**What is needed**: Word for word, restate the lines from the one containing "[2:38.71-2:39.71]" through the last line of the material, and include no pictures.

=======

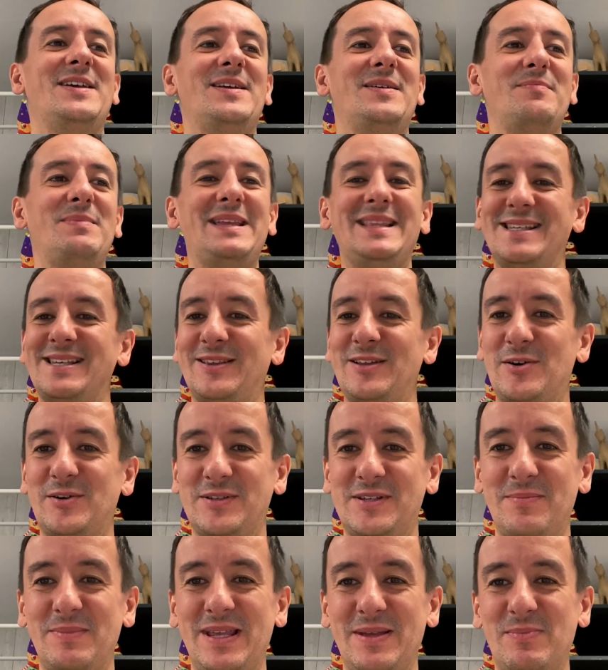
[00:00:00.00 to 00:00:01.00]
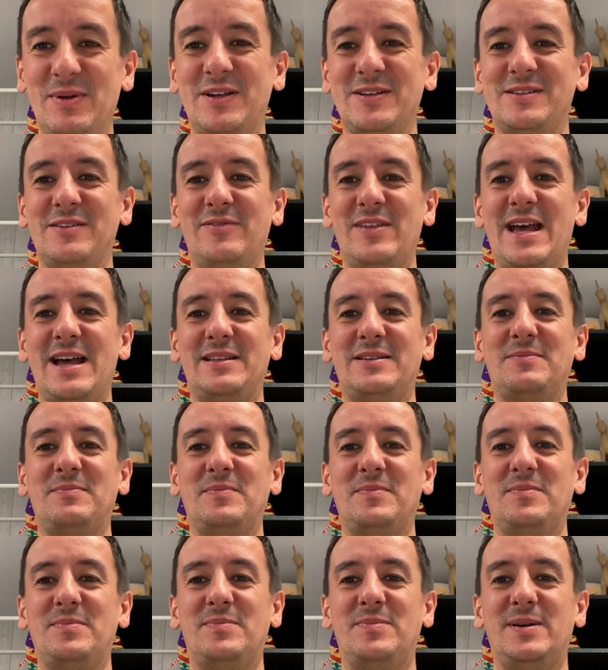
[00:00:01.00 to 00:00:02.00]
means a lot to me because of that.
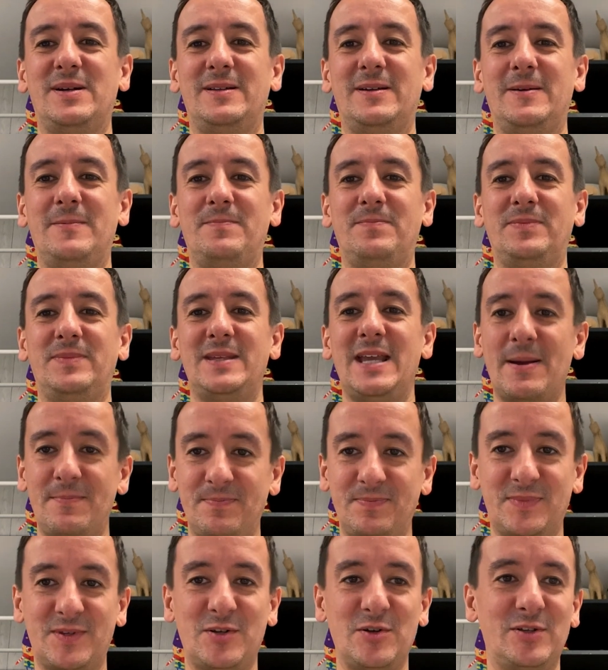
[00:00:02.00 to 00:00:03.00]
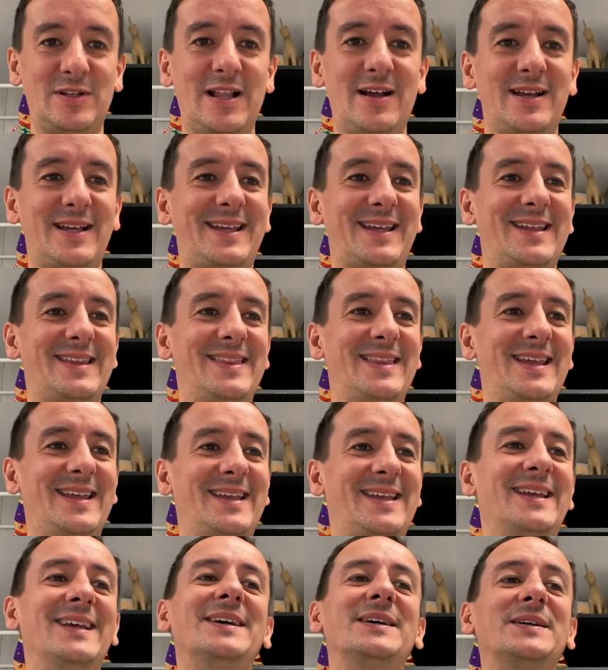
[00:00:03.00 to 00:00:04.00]
But good luck in
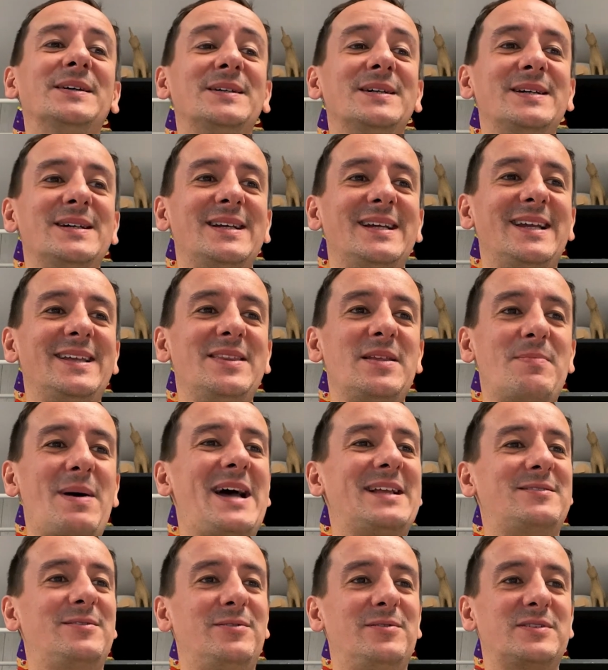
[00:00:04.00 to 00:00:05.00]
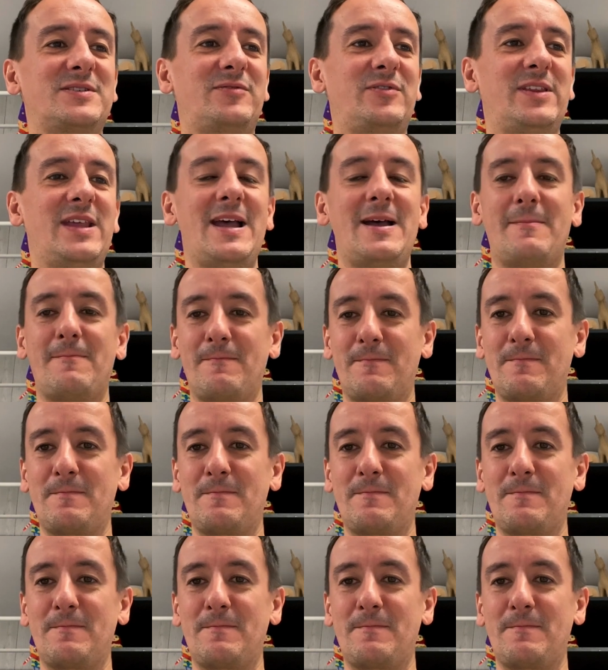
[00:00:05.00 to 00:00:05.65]
the battles for that.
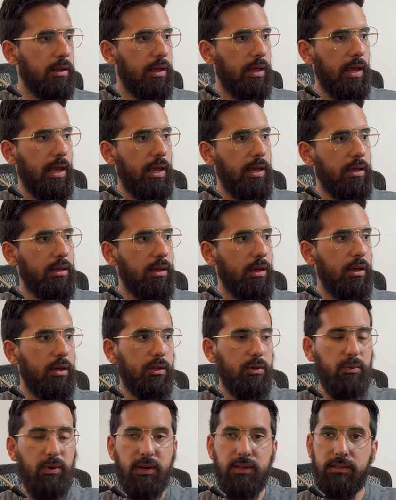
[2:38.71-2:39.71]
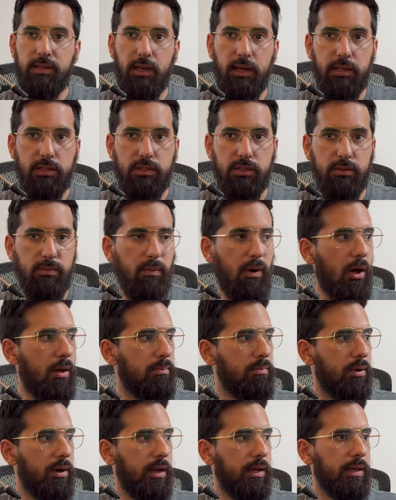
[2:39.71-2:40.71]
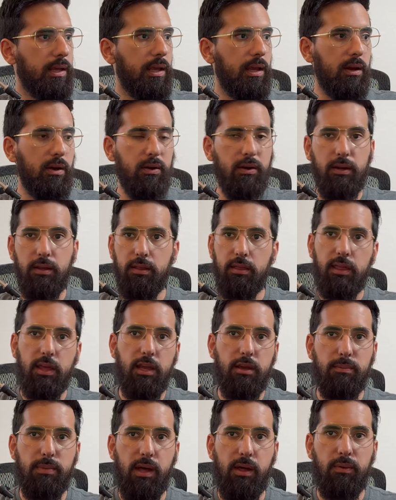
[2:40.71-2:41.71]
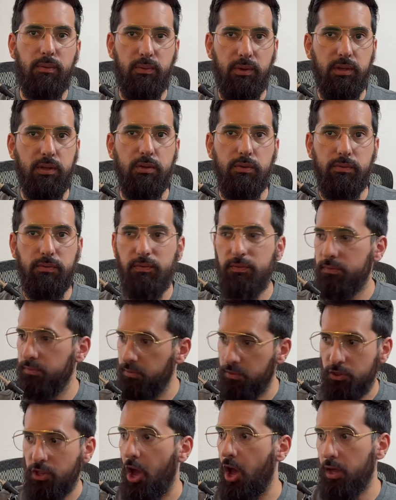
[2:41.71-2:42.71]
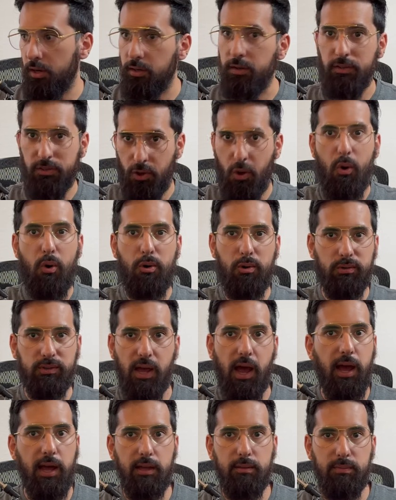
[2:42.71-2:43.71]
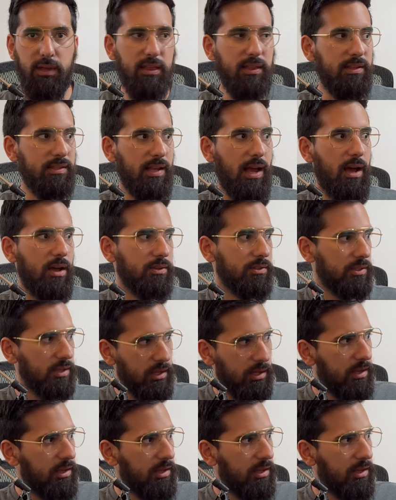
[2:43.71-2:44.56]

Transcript: hey, you want to take a small break here and think about what you've thought the whole time in this house?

=======

**Solution to the exercise**:
[2:38.71-2:39.71]
[2:39.71-2:40.71]
[2:40.71-2:41.71]
[2:41.71-2:42.71]
[2:42.71-2:43.71]
[2:43.71-2:44.56]

Transcript: hey, you want to take a small break here and think about what you've thought the whole time in this house?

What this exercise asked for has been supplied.